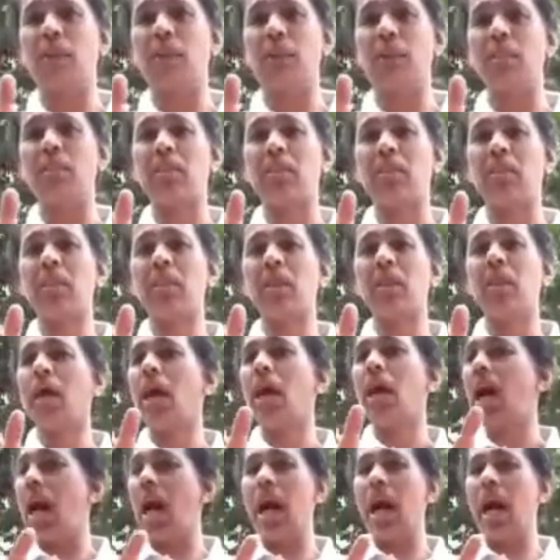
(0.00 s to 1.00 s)
friend.
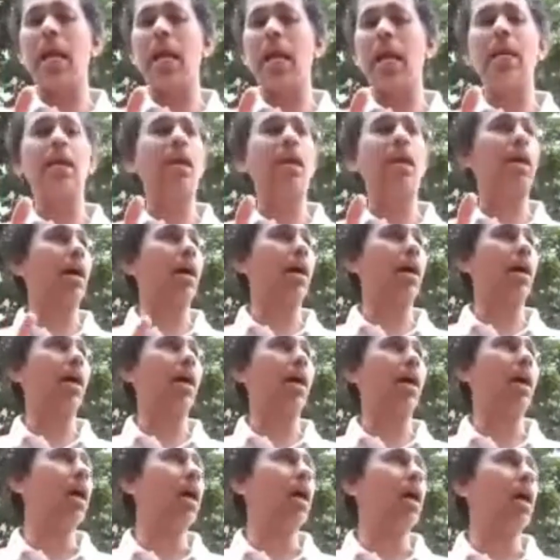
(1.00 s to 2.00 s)
And
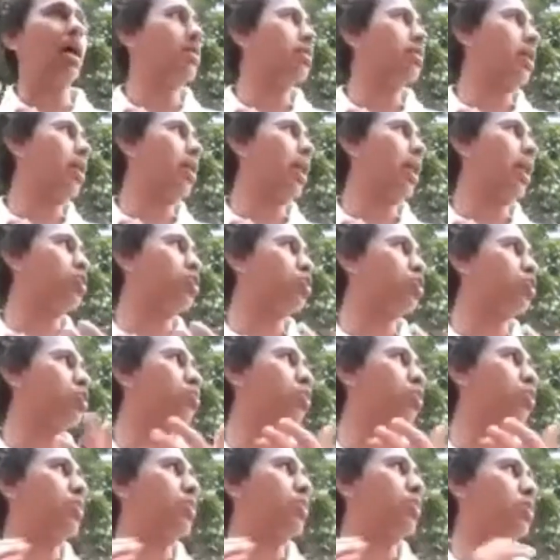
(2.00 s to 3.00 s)
uh, the next two
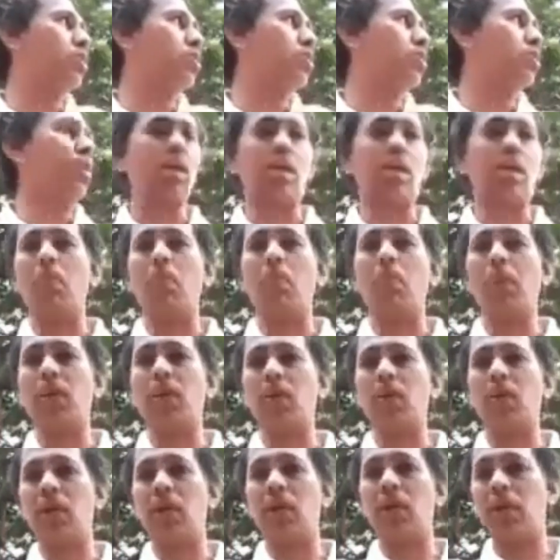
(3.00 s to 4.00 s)
movies he could not
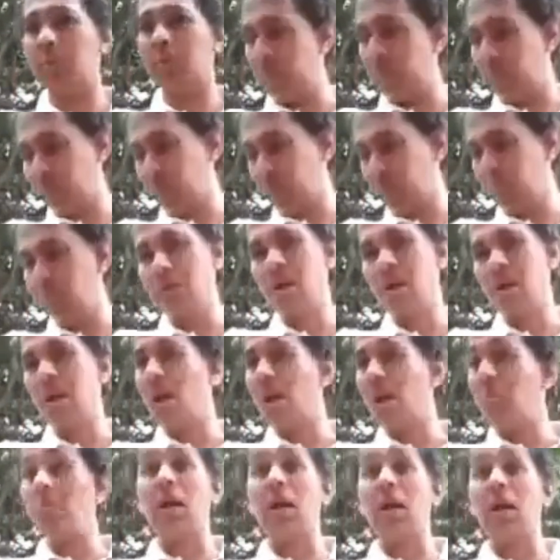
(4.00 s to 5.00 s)
complete only.
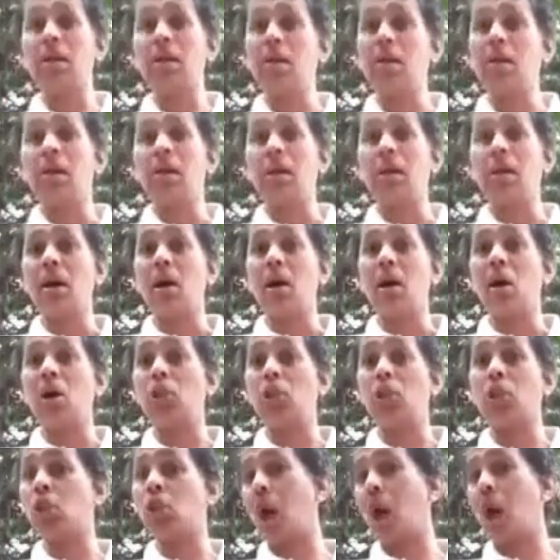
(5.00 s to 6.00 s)
But
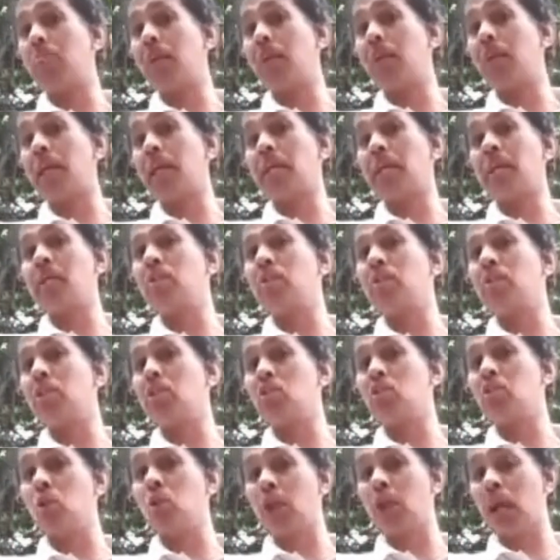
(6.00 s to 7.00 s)
the top directors he
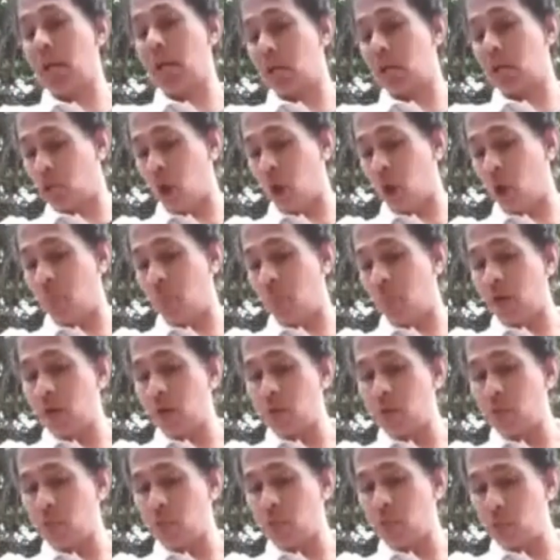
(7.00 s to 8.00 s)
is known at, top
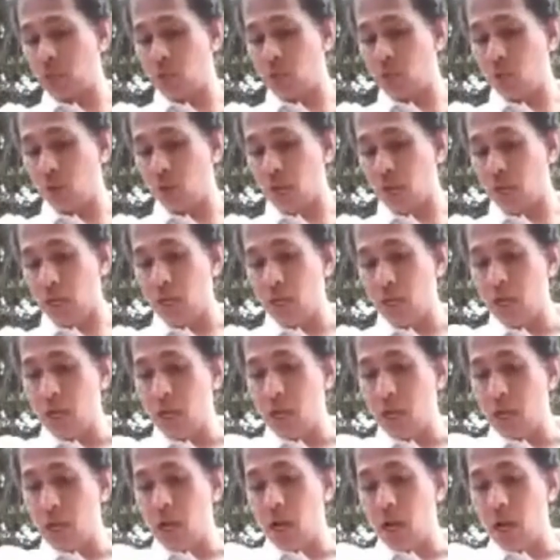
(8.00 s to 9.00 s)
producers he is known at.
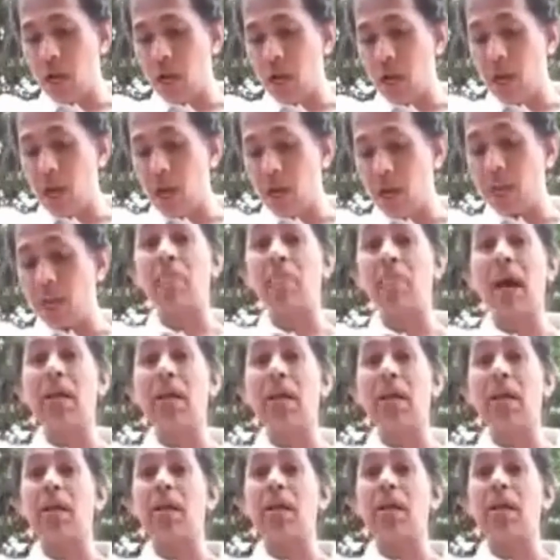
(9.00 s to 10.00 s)
That
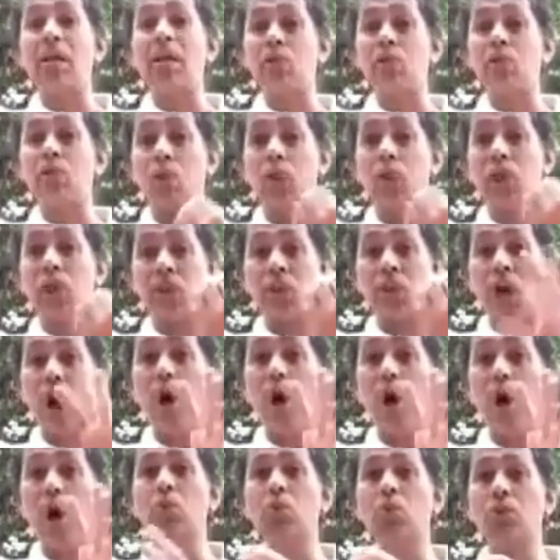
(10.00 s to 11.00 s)
man sold his
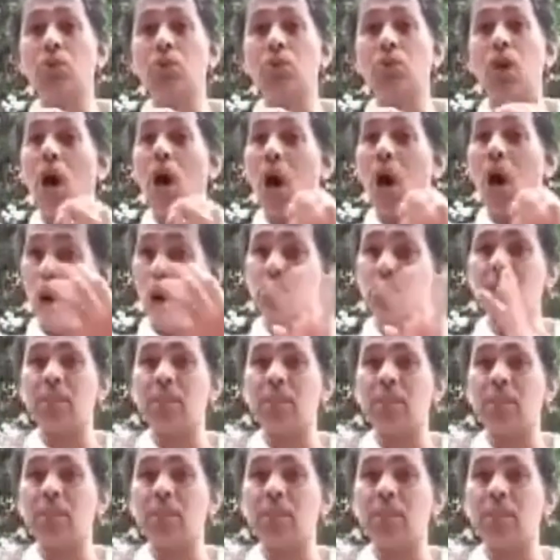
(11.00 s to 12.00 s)
house,
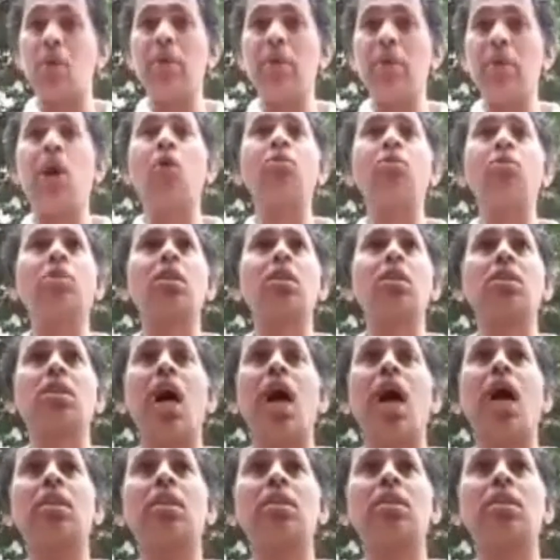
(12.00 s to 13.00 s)
houses, how many houses,
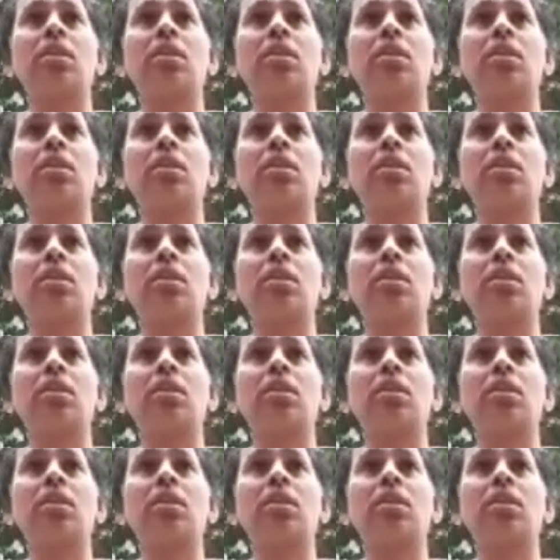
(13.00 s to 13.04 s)
cars,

==========

Exercise details: Retype each line above precisely, please. Skip anything that is a picture.

Response to the task:
(0.00 s to 1.00 s)
friend.
(1.00 s to 2.00 s)
And
(2.00 s to 3.00 s)
uh, the next two
(3.00 s to 4.00 s)
movies he could not
(4.00 s to 5.00 s)
complete only.
(5.00 s to 6.00 s)
But
(6.00 s to 7.00 s)
the top directors he
(7.00 s to 8.00 s)
is known at, top
(8.00 s to 9.00 s)
producers he is known at.
(9.00 s to 10.00 s)
That
(10.00 s to 11.00 s)
man sold his
(11.00 s to 12.00 s)
house,
(12.00 s to 13.00 s)
houses, how many houses,
(13.00 s to 13.04 s)
cars,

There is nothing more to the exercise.